START Given records

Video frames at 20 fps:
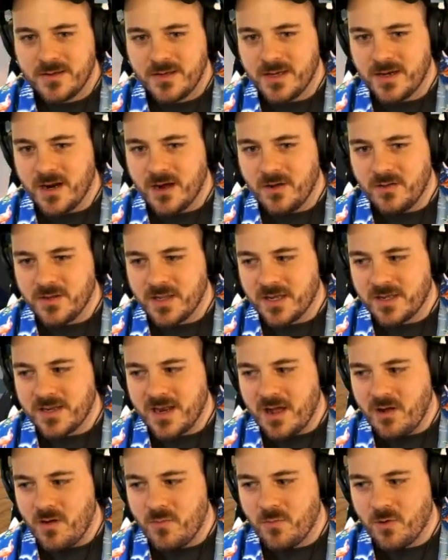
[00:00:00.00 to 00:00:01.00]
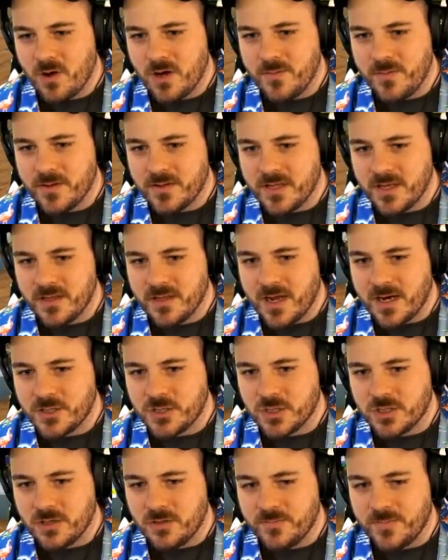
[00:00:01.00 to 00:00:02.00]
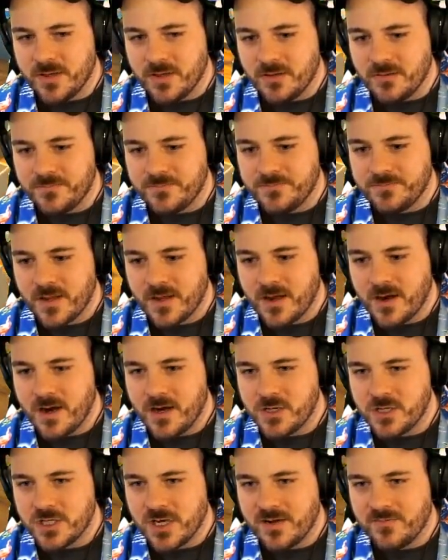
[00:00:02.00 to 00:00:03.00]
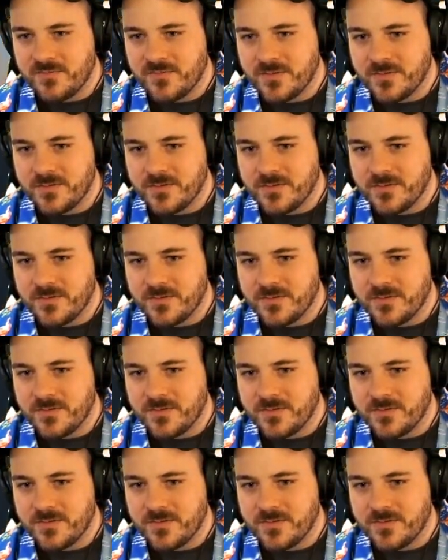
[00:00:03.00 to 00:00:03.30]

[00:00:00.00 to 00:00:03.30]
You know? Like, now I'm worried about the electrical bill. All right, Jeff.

END Given records

= Try it =
Every record above must be copied exactly, and no picture may appear in the copy.

= Finished task =
Video frames at 20 fps:
[00:00:00.00 to 00:00:01.00]
[00:00:01.00 to 00:00:02.00]
[00:00:02.00 to 00:00:03.00]
[00:00:03.00 to 00:00:03.30]

[00:00:00.00 to 00:00:03.30]
You know? Like, now I'm worried about the electrical bill. All right, Jeff.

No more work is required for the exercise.